Aim of the task
Would you print every entry below exactly as written, omitting the images?

(Stored data entries)
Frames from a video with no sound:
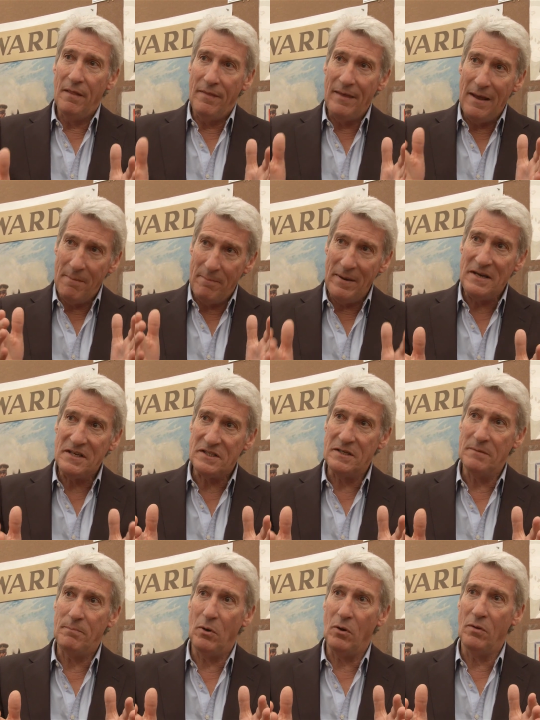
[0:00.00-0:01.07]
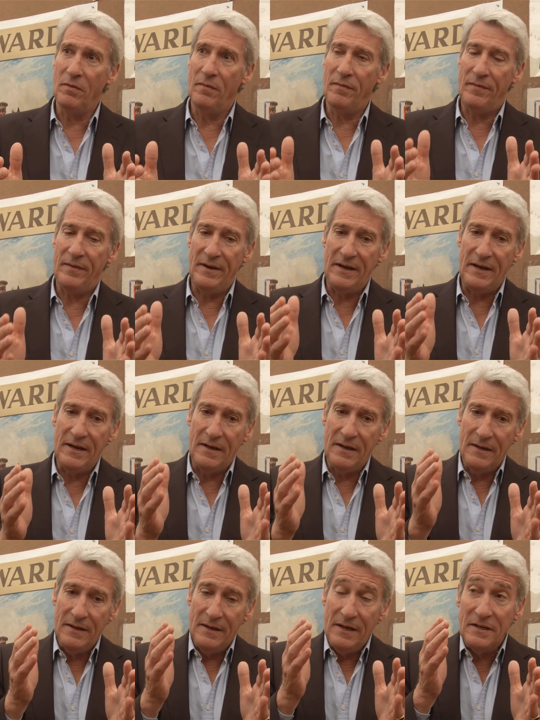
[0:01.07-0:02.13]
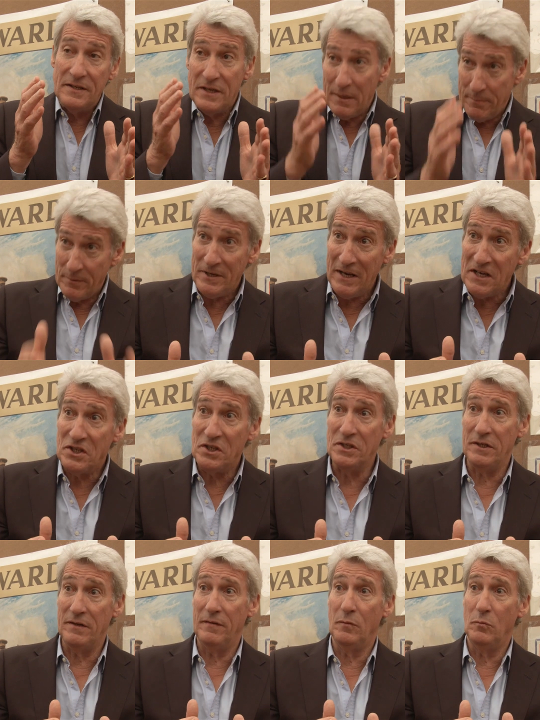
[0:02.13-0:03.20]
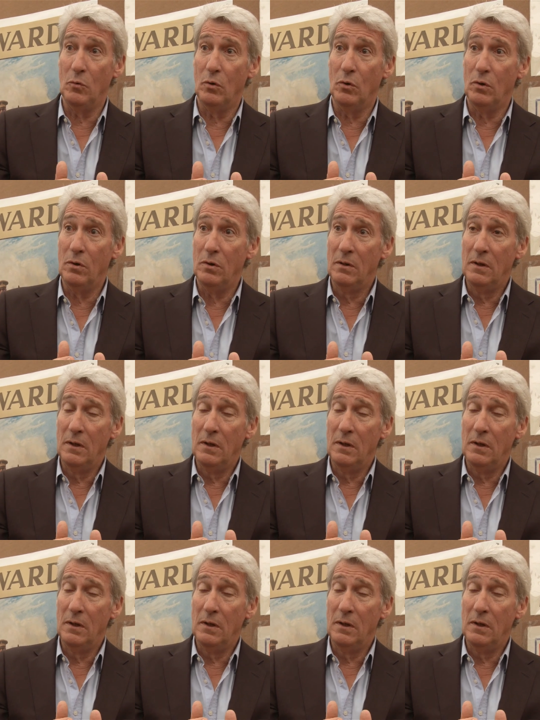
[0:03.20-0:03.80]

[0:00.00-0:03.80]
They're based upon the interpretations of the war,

Answer for the task
Frames from a video with no sound:
[0:00.00-0:01.07]
[0:01.07-0:02.13]
[0:02.13-0:03.20]
[0:03.20-0:03.80]

[0:00.00-0:03.80]
They're based upon the interpretations of the war,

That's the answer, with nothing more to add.